Record extracts Block Start
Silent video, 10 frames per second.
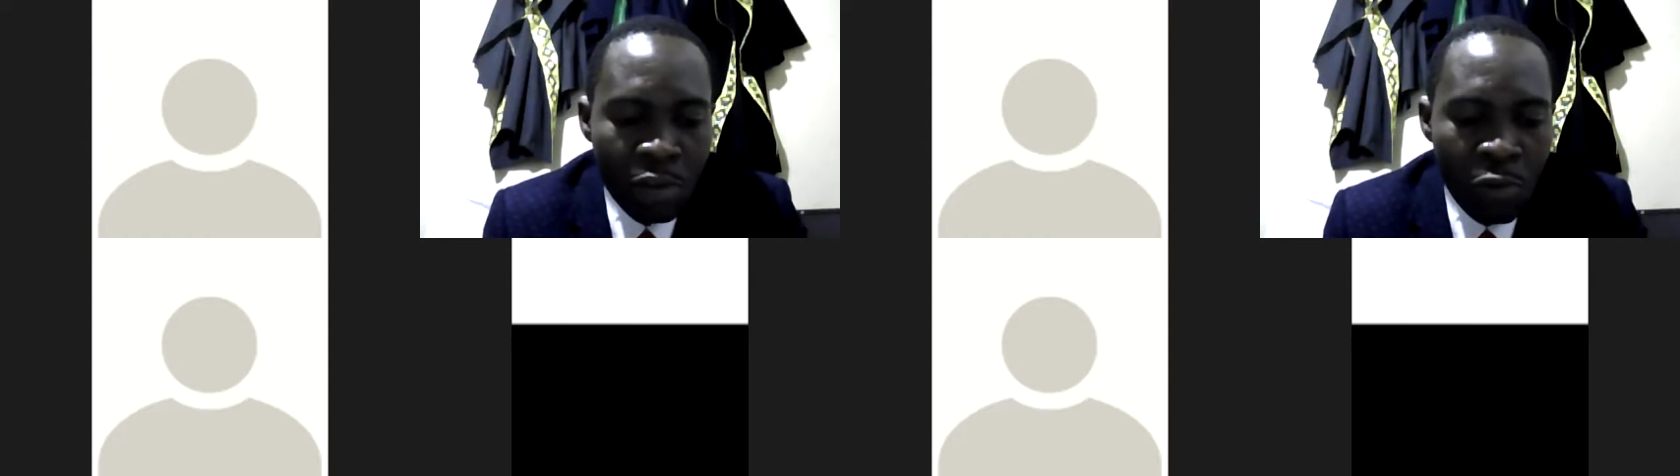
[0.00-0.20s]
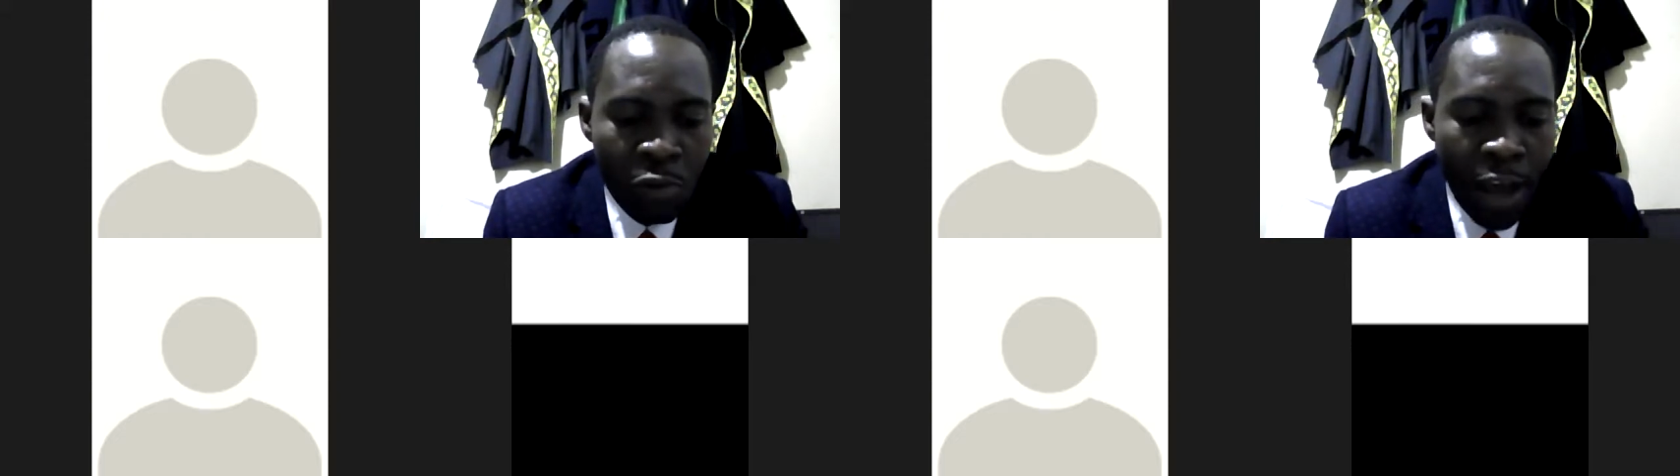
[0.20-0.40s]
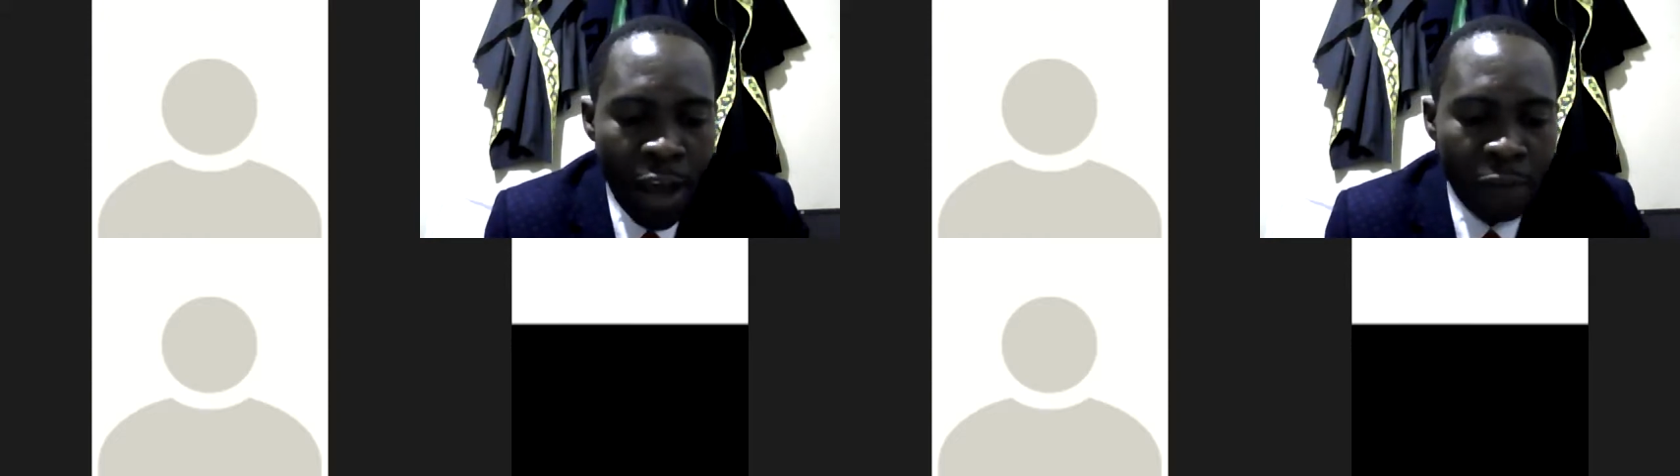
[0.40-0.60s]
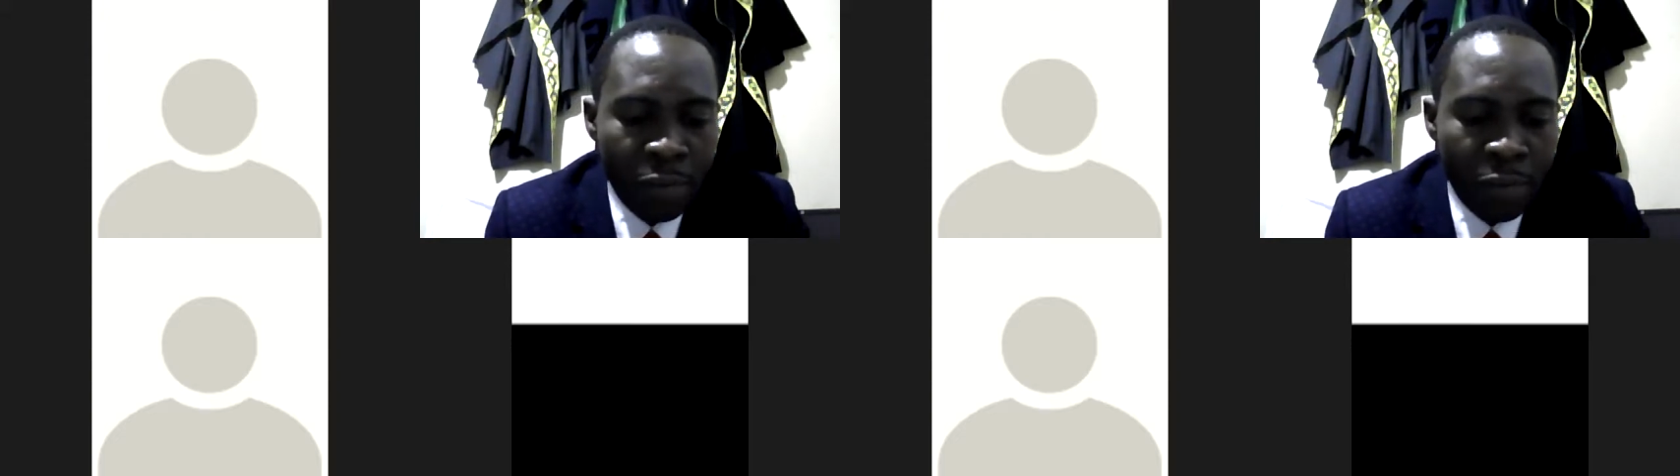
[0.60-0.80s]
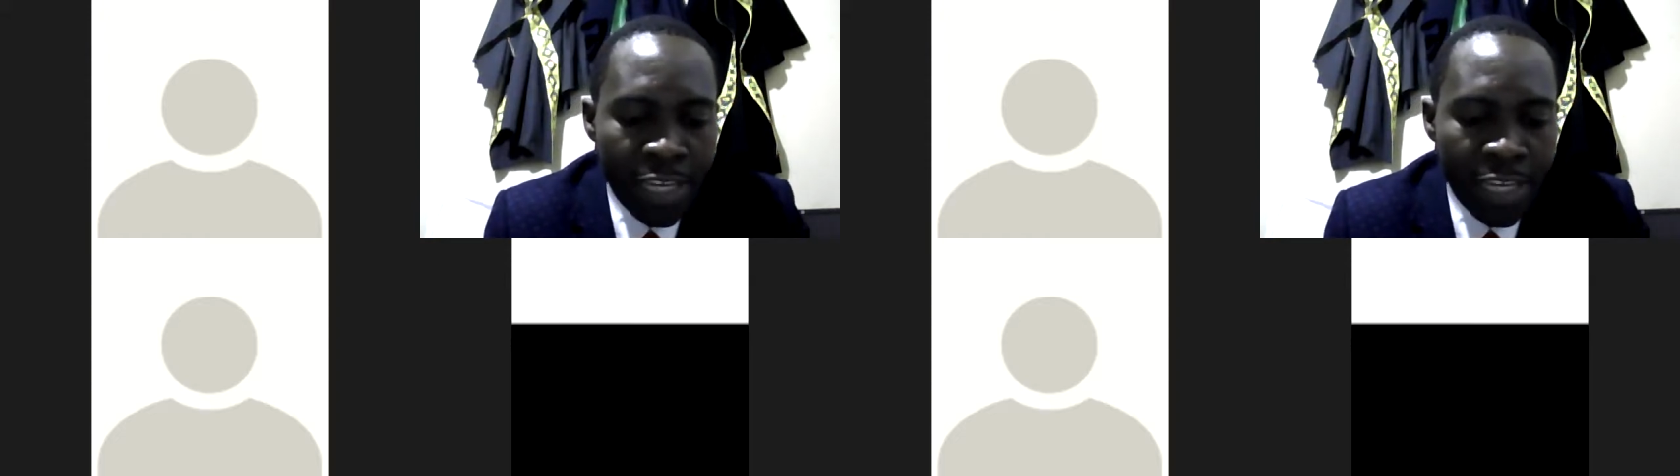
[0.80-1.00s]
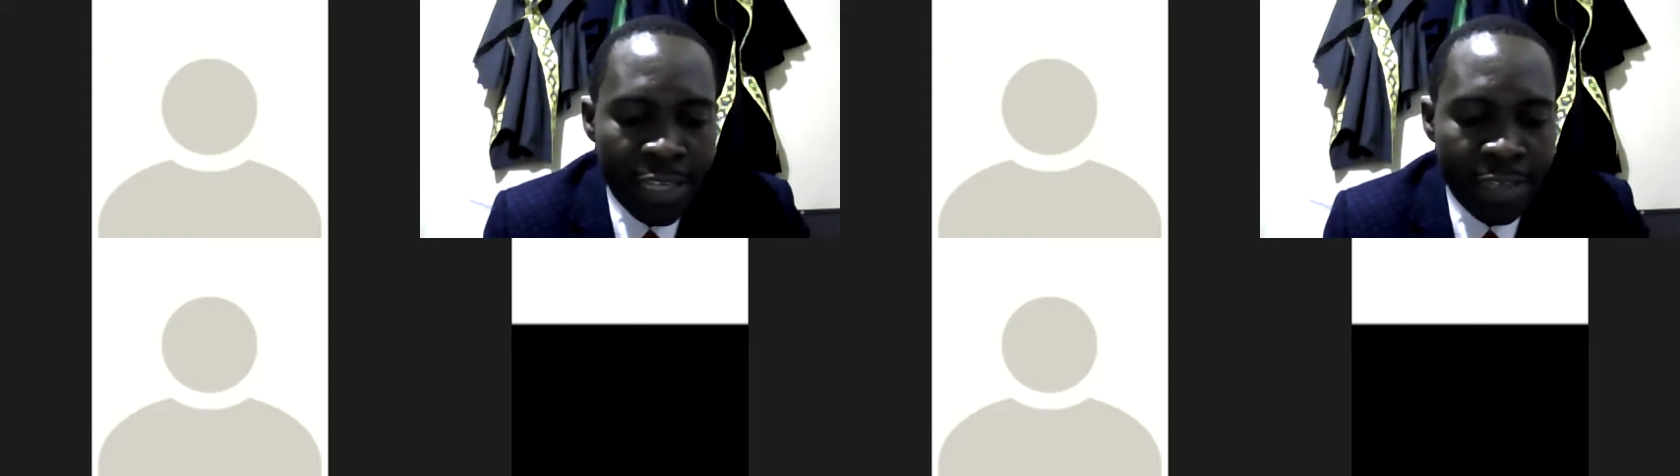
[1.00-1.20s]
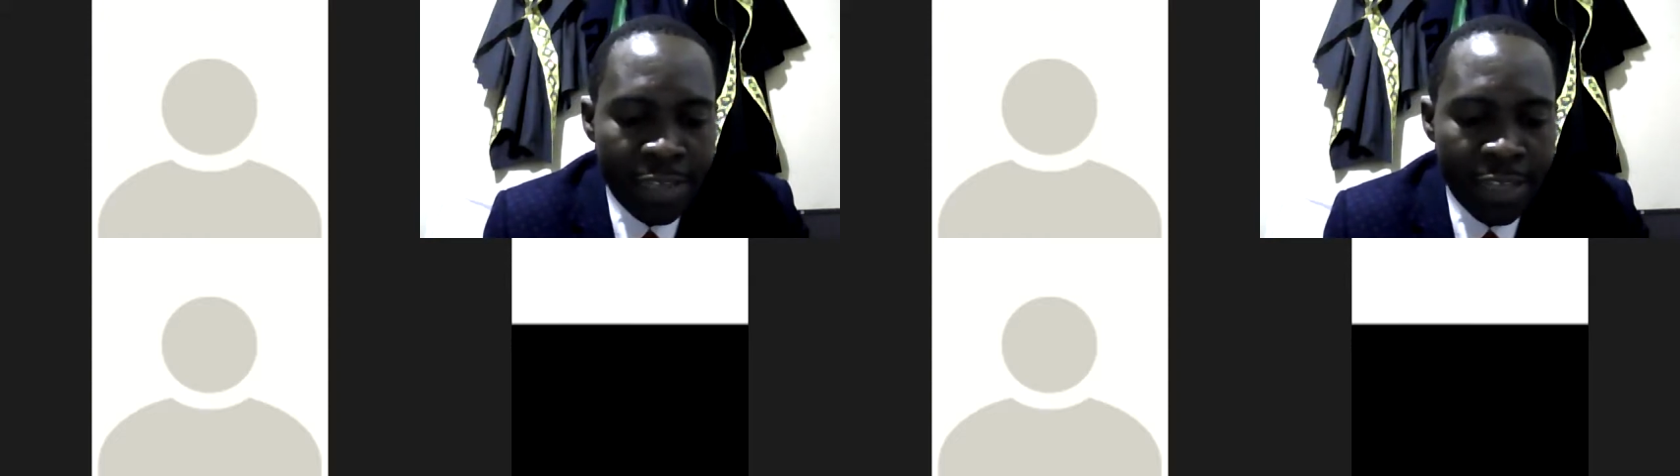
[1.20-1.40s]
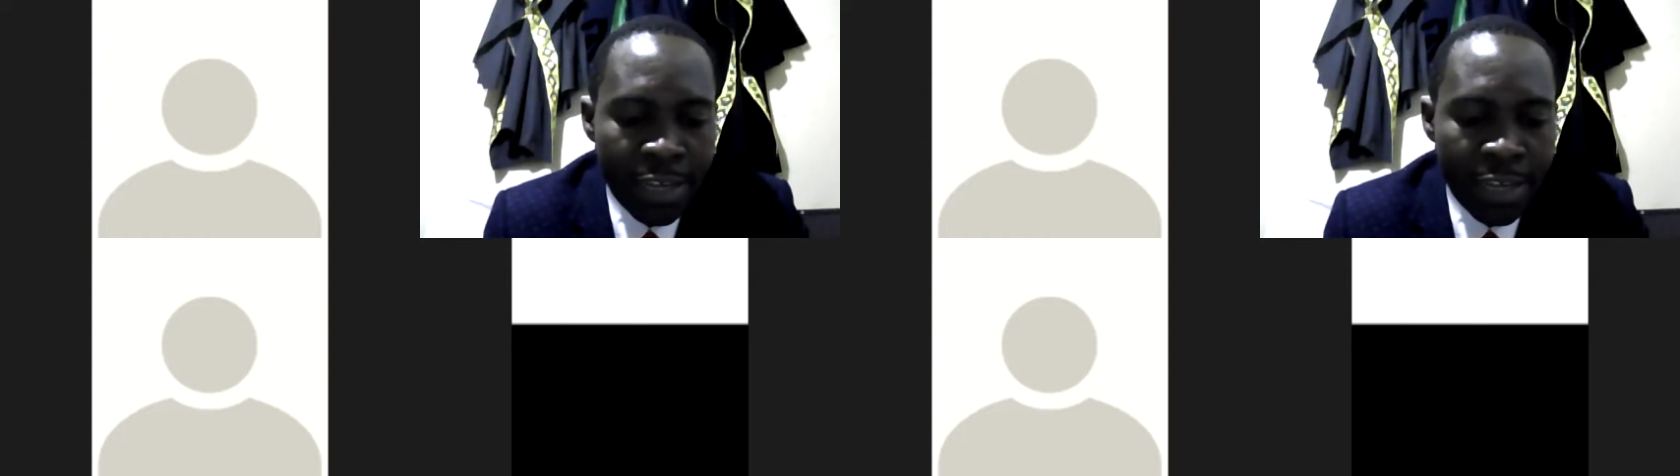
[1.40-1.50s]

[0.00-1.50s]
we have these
Record extracts Block End
- Description of the task:
For this exercise, repeat word for word only the lines from the one containing "[0.20-0.40s]" through the end of the data, including both. Pictures do not go in the copy.

- Output for this task:
[0.20-0.40s]
[0.40-0.60s]
[0.60-0.80s]
[0.80-1.00s]
[1.00-1.20s]
[1.20-1.40s]
[1.40-1.50s]

[0.00-1.50s]
we have these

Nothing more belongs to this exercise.